::: Given data

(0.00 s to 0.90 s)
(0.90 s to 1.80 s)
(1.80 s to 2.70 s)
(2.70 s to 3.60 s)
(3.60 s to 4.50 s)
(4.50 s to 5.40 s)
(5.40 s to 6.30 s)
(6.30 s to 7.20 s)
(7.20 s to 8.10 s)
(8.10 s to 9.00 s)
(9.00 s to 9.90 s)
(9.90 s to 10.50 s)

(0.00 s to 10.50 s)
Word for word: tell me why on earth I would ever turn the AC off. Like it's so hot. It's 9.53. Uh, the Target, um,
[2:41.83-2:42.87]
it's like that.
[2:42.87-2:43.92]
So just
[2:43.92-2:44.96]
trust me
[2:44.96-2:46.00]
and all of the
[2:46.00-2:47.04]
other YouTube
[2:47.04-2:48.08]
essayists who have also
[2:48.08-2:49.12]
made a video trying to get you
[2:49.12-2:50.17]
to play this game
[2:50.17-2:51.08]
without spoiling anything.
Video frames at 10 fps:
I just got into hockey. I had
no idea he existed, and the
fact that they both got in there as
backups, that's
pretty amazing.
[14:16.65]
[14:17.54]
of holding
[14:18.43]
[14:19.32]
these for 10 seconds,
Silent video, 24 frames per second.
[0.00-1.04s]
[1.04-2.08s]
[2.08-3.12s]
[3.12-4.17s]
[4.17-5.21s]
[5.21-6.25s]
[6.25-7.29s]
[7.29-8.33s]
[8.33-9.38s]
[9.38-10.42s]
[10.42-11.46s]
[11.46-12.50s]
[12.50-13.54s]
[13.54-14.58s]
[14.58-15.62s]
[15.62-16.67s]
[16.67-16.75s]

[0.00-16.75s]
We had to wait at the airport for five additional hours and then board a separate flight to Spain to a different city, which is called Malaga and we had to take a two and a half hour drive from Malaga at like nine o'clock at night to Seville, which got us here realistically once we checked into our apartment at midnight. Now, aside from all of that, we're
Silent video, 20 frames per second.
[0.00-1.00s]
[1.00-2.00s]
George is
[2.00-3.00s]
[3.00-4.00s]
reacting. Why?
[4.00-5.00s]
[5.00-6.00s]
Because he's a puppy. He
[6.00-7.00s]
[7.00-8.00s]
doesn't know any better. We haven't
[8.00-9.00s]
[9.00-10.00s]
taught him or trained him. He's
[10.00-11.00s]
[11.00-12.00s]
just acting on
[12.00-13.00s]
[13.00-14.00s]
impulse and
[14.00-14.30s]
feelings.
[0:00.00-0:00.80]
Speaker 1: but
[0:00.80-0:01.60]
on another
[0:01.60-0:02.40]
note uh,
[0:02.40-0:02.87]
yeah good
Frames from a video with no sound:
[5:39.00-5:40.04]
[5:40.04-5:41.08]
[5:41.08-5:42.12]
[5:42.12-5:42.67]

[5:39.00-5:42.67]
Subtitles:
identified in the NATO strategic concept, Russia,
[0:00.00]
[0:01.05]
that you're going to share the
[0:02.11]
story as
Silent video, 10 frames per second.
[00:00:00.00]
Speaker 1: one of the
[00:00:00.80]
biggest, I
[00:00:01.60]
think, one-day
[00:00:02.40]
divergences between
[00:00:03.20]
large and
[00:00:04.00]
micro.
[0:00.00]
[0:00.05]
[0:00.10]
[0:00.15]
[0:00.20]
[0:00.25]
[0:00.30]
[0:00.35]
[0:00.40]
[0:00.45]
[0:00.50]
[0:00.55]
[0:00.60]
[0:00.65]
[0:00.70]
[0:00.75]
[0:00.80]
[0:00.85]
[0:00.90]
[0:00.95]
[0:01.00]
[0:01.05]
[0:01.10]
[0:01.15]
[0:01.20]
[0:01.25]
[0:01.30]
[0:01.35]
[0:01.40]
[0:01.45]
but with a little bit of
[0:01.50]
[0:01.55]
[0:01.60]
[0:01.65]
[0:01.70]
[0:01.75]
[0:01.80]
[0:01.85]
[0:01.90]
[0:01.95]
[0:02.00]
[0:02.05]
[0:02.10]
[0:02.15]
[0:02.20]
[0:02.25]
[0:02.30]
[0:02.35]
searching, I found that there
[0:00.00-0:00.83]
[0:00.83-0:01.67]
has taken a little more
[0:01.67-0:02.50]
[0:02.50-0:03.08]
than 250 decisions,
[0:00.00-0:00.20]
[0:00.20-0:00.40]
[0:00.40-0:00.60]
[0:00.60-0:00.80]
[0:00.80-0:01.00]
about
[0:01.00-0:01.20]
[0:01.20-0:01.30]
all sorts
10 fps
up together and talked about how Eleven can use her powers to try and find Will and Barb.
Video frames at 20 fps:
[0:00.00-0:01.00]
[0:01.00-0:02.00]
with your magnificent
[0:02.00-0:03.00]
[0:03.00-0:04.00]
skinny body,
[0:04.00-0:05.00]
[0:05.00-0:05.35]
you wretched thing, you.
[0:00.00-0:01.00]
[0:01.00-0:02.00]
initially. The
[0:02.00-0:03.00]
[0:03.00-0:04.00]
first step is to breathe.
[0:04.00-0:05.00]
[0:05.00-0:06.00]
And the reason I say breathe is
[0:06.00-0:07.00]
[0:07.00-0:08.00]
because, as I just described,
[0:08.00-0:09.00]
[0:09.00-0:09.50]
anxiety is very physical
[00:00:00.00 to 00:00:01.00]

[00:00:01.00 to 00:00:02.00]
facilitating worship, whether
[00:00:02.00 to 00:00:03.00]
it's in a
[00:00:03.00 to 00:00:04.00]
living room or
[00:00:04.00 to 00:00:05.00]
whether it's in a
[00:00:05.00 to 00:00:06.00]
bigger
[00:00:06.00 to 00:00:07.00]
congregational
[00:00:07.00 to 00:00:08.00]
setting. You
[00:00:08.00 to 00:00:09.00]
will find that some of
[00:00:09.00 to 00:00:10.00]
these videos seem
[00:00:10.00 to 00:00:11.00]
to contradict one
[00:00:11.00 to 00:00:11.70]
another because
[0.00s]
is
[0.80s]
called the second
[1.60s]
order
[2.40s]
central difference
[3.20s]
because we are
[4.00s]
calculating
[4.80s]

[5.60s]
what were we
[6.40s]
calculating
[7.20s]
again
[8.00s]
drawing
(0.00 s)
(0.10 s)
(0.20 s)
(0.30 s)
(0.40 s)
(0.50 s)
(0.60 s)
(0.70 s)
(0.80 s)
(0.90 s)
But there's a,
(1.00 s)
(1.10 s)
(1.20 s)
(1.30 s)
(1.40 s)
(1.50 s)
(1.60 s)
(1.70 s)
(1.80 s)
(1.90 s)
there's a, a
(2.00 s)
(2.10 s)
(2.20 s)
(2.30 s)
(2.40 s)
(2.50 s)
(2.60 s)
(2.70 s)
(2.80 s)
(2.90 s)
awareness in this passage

::::::

» **What the task asks**
All the entries are to be set down exactly as they appear.

» **Solution to the problem**
(0.00 s to 0.90 s)
(0.90 s to 1.80 s)
(1.80 s to 2.70 s)
(2.70 s to 3.60 s)
(3.60 s to 4.50 s)
(4.50 s to 5.40 s)
(5.40 s to 6.30 s)
(6.30 s to 7.20 s)
(7.20 s to 8.10 s)
(8.10 s to 9.00 s)
(9.00 s to 9.90 s)
(9.90 s to 10.50 s)

(0.00 s to 10.50 s)
Word for word: tell me why on earth I would ever turn the AC off. Like it's so hot. It's 9.53. Uh, the Target, um,
[2:41.83-2:42.87]
it's like that.
[2:42.87-2:43.92]
So just
[2:43.92-2:44.96]
trust me
[2:44.96-2:46.00]
and all of the
[2:46.00-2:47.04]
other YouTube
[2:47.04-2:48.08]
essayists who have also
[2:48.08-2:49.12]
made a video trying to get you
[2:49.12-2:50.17]
to play this game
[2:50.17-2:51.08]
without spoiling anything.
Video frames at 10 fps:
I just got into hockey. I had
no idea he existed, and the
fact that they both got in there as
backups, that's
pretty amazing.
[14:16.65]
[14:17.54]
of holding
[14:18.43]
[14:19.32]
these for 10 seconds,
Silent video, 24 frames per second.
[0.00-1.04s]
[1.04-2.08s]
[2.08-3.12s]
[3.12-4.17s]
[4.17-5.21s]
[5.21-6.25s]
[6.25-7.29s]
[7.29-8.33s]
[8.33-9.38s]
[9.38-10.42s]
[10.42-11.46s]
[11.46-12.50s]
[12.50-13.54s]
[13.54-14.58s]
[14.58-15.62s]
[15.62-16.67s]
[16.67-16.75s]

[0.00-16.75s]
We had to wait at the airport for five additional hours and then board a separate flight to Spain to a different city, which is called Malaga and we had to take a two and a half hour drive from Malaga at like nine o'clock at night to Seville, which got us here realistically once we checked into our apartment at midnight. Now, aside from all of that, we're
Silent video, 20 frames per second.
[0.00-1.00s]
[1.00-2.00s]
George is
[2.00-3.00s]
[3.00-4.00s]
reacting. Why?
[4.00-5.00s]
[5.00-6.00s]
Because he's a puppy. He
[6.00-7.00s]
[7.00-8.00s]
doesn't know any better. We haven't
[8.00-9.00s]
[9.00-10.00s]
taught him or trained him. He's
[10.00-11.00s]
[11.00-12.00s]
just acting on
[12.00-13.00s]
[13.00-14.00s]
impulse and
[14.00-14.30s]
feelings.
[0:00.00-0:00.80]
Speaker 1: but
[0:00.80-0:01.60]
on another
[0:01.60-0:02.40]
note uh,
[0:02.40-0:02.87]
yeah good
Frames from a video with no sound:
[5:39.00-5:40.04]
[5:40.04-5:41.08]
[5:41.08-5:42.12]
[5:42.12-5:42.67]

[5:39.00-5:42.67]
Subtitles:
identified in the NATO strategic concept, Russia,
[0:00.00]
[0:01.05]
that you're going to share the
[0:02.11]
story as
Silent video, 10 frames per second.
[00:00:00.00]
Speaker 1: one of the
[00:00:00.80]
biggest, I
[00:00:01.60]
think, one-day
[00:00:02.40]
divergences between
[00:00:03.20]
large and
[00:00:04.00]
micro.
[0:00.00]
[0:00.05]
[0:00.10]
[0:00.15]
[0:00.20]
[0:00.25]
[0:00.30]
[0:00.35]
[0:00.40]
[0:00.45]
[0:00.50]
[0:00.55]
[0:00.60]
[0:00.65]
[0:00.70]
[0:00.75]
[0:00.80]
[0:00.85]
[0:00.90]
[0:00.95]
[0:01.00]
[0:01.05]
[0:01.10]
[0:01.15]
[0:01.20]
[0:01.25]
[0:01.30]
[0:01.35]
[0:01.40]
[0:01.45]
but with a little bit of
[0:01.50]
[0:01.55]
[0:01.60]
[0:01.65]
[0:01.70]
[0:01.75]
[0:01.80]
[0:01.85]
[0:01.90]
[0:01.95]
[0:02.00]
[0:02.05]
[0:02.10]
[0:02.15]
[0:02.20]
[0:02.25]
[0:02.30]
[0:02.35]
searching, I found that there
[0:00.00-0:00.83]
[0:00.83-0:01.67]
has taken a little more
[0:01.67-0:02.50]
[0:02.50-0:03.08]
than 250 decisions,
[0:00.00-0:00.20]
[0:00.20-0:00.40]
[0:00.40-0:00.60]
[0:00.60-0:00.80]
[0:00.80-0:01.00]
about
[0:01.00-0:01.20]
[0:01.20-0:01.30]
all sorts
10 fps
up together and talked about how Eleven can use her powers to try and find Will and Barb.
Video frames at 20 fps:
[0:00.00-0:01.00]
[0:01.00-0:02.00]
with your magnificent
[0:02.00-0:03.00]
[0:03.00-0:04.00]
skinny body,
[0:04.00-0:05.00]
[0:05.00-0:05.35]
you wretched thing, you.
[0:00.00-0:01.00]
[0:01.00-0:02.00]
initially. The
[0:02.00-0:03.00]
[0:03.00-0:04.00]
first step is to breathe.
[0:04.00-0:05.00]
[0:05.00-0:06.00]
And the reason I say breathe is
[0:06.00-0:07.00]
[0:07.00-0:08.00]
because, as I just described,
[0:08.00-0:09.00]
[0:09.00-0:09.50]
anxiety is very physical
[00:00:00.00 to 00:00:01.00]

[00:00:01.00 to 00:00:02.00]
facilitating worship, whether
[00:00:02.00 to 00:00:03.00]
it's in a
[00:00:03.00 to 00:00:04.00]
living room or
[00:00:04.00 to 00:00:05.00]
whether it's in a
[00:00:05.00 to 00:00:06.00]
bigger
[00:00:06.00 to 00:00:07.00]
congregational
[00:00:07.00 to 00:00:08.00]
setting. You
[00:00:08.00 to 00:00:09.00]
will find that some of
[00:00:09.00 to 00:00:10.00]
these videos seem
[00:00:10.00 to 00:00:11.00]
to contradict one
[00:00:11.00 to 00:00:11.70]
another because
[0.00s]
is
[0.80s]
called the second
[1.60s]
order
[2.40s]
central difference
[3.20s]
because we are
[4.00s]
calculating
[4.80s]

[5.60s]
what were we
[6.40s]
calculating
[7.20s]
again
[8.00s]
drawing
(0.00 s)
(0.10 s)
(0.20 s)
(0.30 s)
(0.40 s)
(0.50 s)
(0.60 s)
(0.70 s)
(0.80 s)
(0.90 s)
But there's a,
(1.00 s)
(1.10 s)
(1.20 s)
(1.30 s)
(1.40 s)
(1.50 s)
(1.60 s)
(1.70 s)
(1.80 s)
(1.90 s)
there's a, a
(2.00 s)
(2.10 s)
(2.20 s)
(2.30 s)
(2.40 s)
(2.50 s)
(2.60 s)
(2.70 s)
(2.80 s)
(2.90 s)
awareness in this passage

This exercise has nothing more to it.